TO DO: Reproduce the data in full, exactly as given, leaving images out.

PROVIDED ENTRIES:
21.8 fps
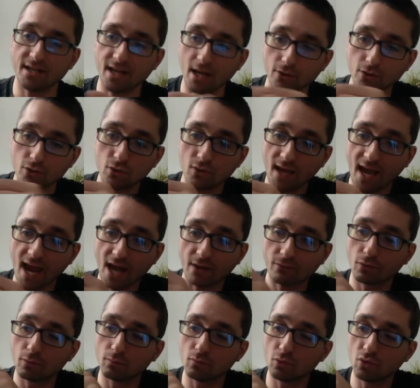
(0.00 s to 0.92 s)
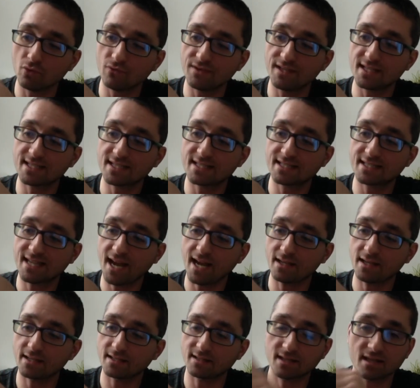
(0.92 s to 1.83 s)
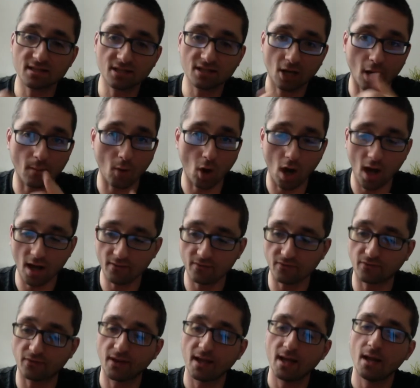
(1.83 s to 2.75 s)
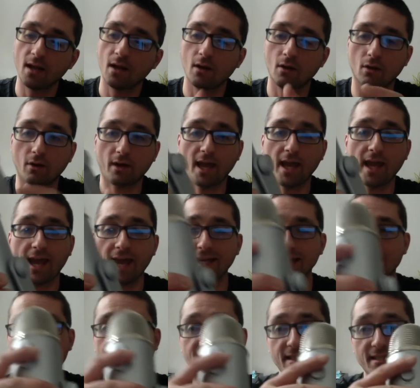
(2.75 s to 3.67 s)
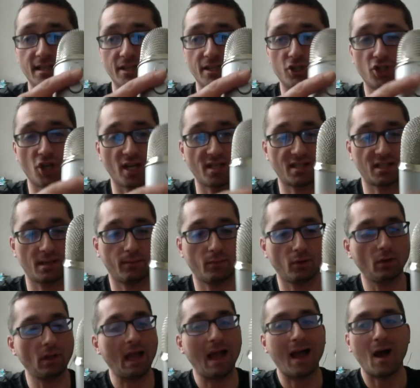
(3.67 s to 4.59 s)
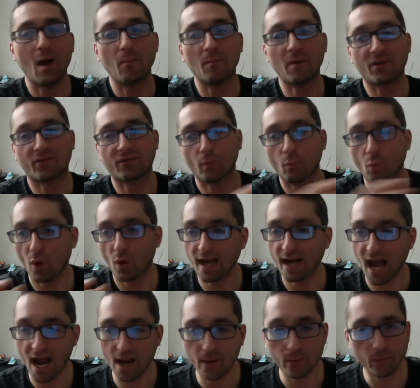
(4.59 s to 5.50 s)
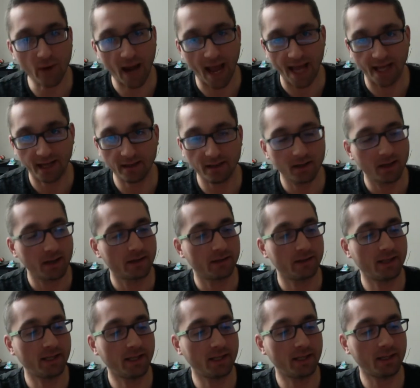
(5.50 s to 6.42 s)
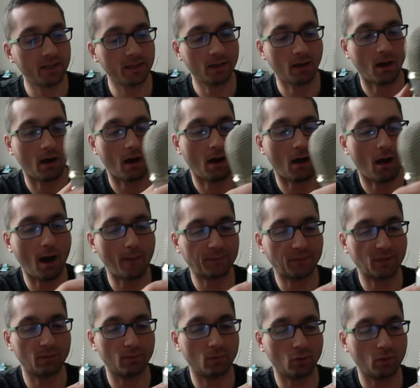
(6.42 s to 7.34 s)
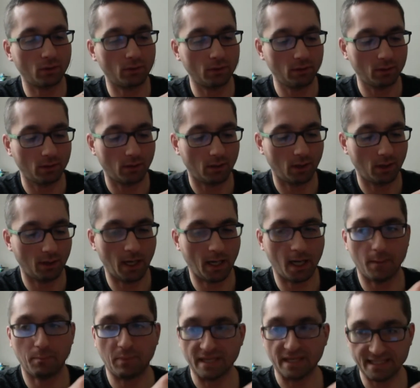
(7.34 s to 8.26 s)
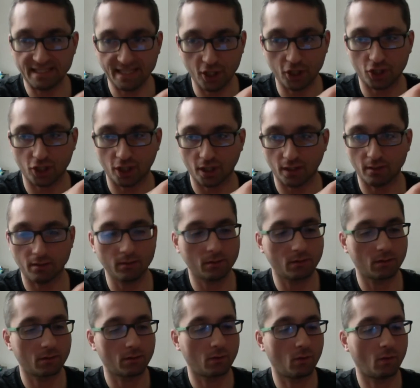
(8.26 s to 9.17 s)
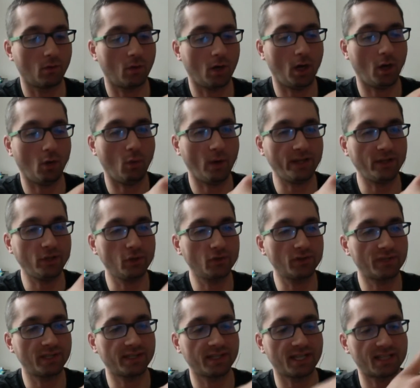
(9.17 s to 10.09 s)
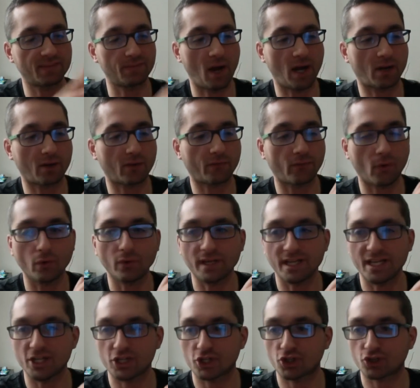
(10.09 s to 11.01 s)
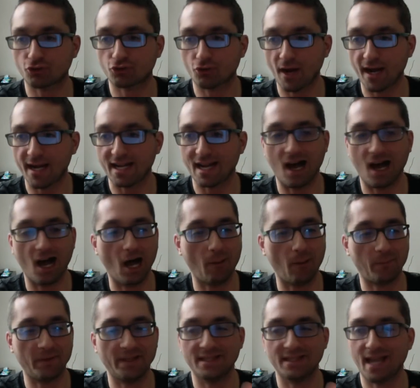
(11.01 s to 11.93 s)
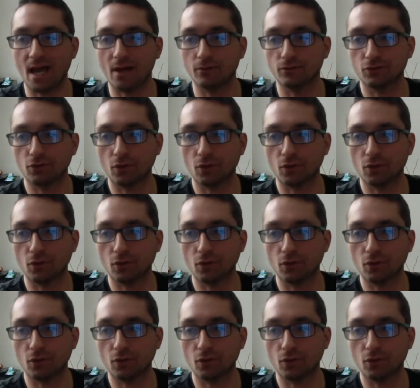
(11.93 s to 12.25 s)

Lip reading: Now you can remove this stand. It does come off, okay, and it is adjustable. But from what I read, the optimal position when using this microphone is straight up and down.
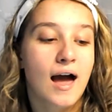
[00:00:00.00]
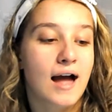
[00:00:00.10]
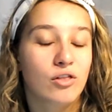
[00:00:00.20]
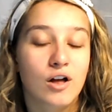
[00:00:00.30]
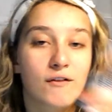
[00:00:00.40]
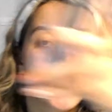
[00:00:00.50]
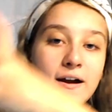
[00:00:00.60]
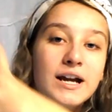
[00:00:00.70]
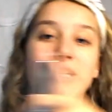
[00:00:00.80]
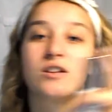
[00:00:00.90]
I love how
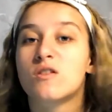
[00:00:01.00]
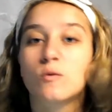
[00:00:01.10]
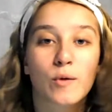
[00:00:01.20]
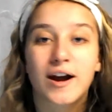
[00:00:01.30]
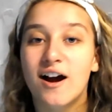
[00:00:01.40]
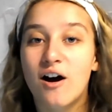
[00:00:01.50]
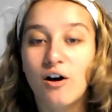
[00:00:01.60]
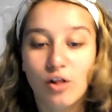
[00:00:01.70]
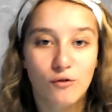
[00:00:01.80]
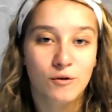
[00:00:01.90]
I can just spray it
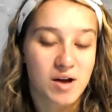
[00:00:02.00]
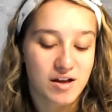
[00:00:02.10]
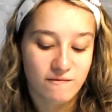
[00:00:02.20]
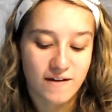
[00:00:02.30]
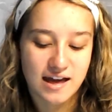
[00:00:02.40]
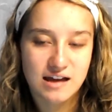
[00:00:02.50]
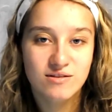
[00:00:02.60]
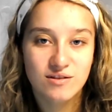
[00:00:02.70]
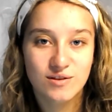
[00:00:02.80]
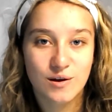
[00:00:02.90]
all over my
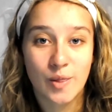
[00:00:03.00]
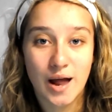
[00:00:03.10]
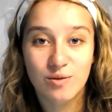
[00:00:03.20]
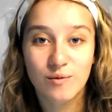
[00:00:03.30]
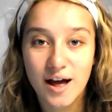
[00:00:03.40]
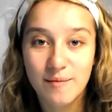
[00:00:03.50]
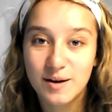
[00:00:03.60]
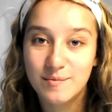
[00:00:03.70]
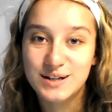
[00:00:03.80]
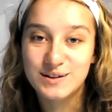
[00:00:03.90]
face, so that's what I'm
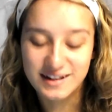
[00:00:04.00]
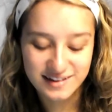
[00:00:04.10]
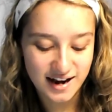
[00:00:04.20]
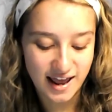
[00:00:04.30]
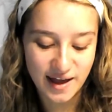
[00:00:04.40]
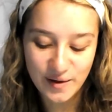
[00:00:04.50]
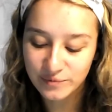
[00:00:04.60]
going to be doing today.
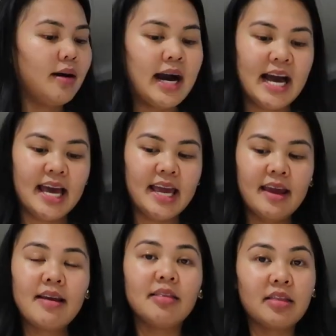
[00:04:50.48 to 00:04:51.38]

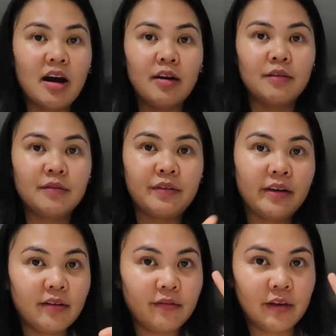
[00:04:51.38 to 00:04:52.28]
I love
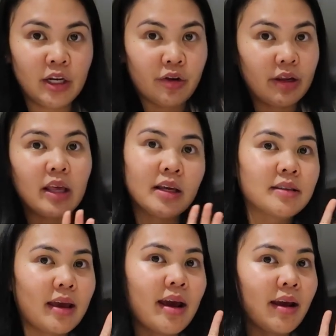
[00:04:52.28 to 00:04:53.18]
vinegary things,
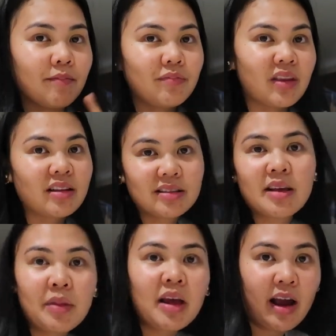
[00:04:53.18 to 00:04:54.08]
okay? That's
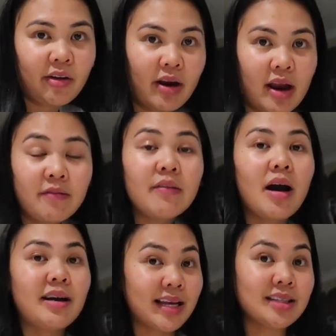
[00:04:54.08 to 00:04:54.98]
something I crave.
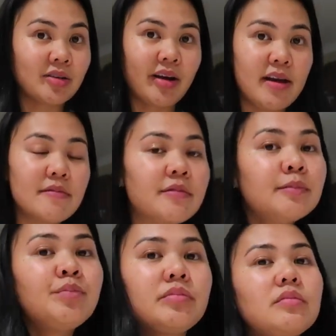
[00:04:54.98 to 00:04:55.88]
I tend to crave
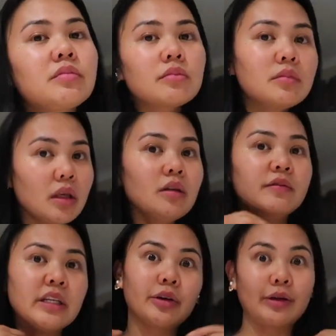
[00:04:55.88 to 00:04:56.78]

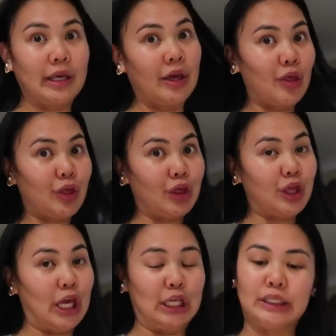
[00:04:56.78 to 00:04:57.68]
vinegary
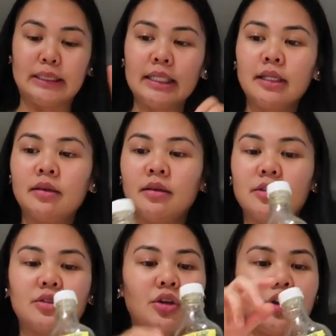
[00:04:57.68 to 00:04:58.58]
things.
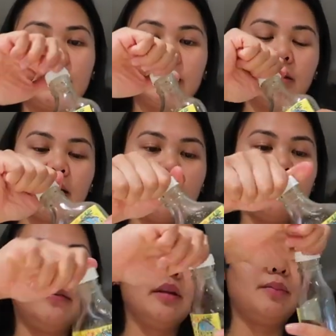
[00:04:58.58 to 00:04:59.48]
So this is like a
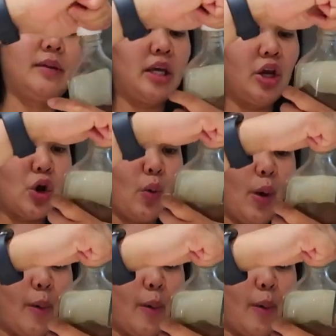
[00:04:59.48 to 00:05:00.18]
Filipino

EXERCISE SOLUTION:
21.8 fps
(0.00 s to 0.92 s)
(0.92 s to 1.83 s)
(1.83 s to 2.75 s)
(2.75 s to 3.67 s)
(3.67 s to 4.59 s)
(4.59 s to 5.50 s)
(5.50 s to 6.42 s)
(6.42 s to 7.34 s)
(7.34 s to 8.26 s)
(8.26 s to 9.17 s)
(9.17 s to 10.09 s)
(10.09 s to 11.01 s)
(11.01 s to 11.93 s)
(11.93 s to 12.25 s)

Lip reading: Now you can remove this stand. It does come off, okay, and it is adjustable. But from what I read, the optimal position when using this microphone is straight up and down.
[00:00:00.00]
[00:00:00.10]
[00:00:00.20]
[00:00:00.30]
[00:00:00.40]
[00:00:00.50]
[00:00:00.60]
[00:00:00.70]
[00:00:00.80]
[00:00:00.90]
I love how
[00:00:01.00]
[00:00:01.10]
[00:00:01.20]
[00:00:01.30]
[00:00:01.40]
[00:00:01.50]
[00:00:01.60]
[00:00:01.70]
[00:00:01.80]
[00:00:01.90]
I can just spray it
[00:00:02.00]
[00:00:02.10]
[00:00:02.20]
[00:00:02.30]
[00:00:02.40]
[00:00:02.50]
[00:00:02.60]
[00:00:02.70]
[00:00:02.80]
[00:00:02.90]
all over my
[00:00:03.00]
[00:00:03.10]
[00:00:03.20]
[00:00:03.30]
[00:00:03.40]
[00:00:03.50]
[00:00:03.60]
[00:00:03.70]
[00:00:03.80]
[00:00:03.90]
face, so that's what I'm
[00:00:04.00]
[00:00:04.10]
[00:00:04.20]
[00:00:04.30]
[00:00:04.40]
[00:00:04.50]
[00:00:04.60]
going to be doing today.
[00:04:50.48 to 00:04:51.38]

[00:04:51.38 to 00:04:52.28]
I love
[00:04:52.28 to 00:04:53.18]
vinegary things,
[00:04:53.18 to 00:04:54.08]
okay? That's
[00:04:54.08 to 00:04:54.98]
something I crave.
[00:04:54.98 to 00:04:55.88]
I tend to crave
[00:04:55.88 to 00:04:56.78]

[00:04:56.78 to 00:04:57.68]
vinegary
[00:04:57.68 to 00:04:58.58]
things.
[00:04:58.58 to 00:04:59.48]
So this is like a
[00:04:59.48 to 00:05:00.18]
Filipino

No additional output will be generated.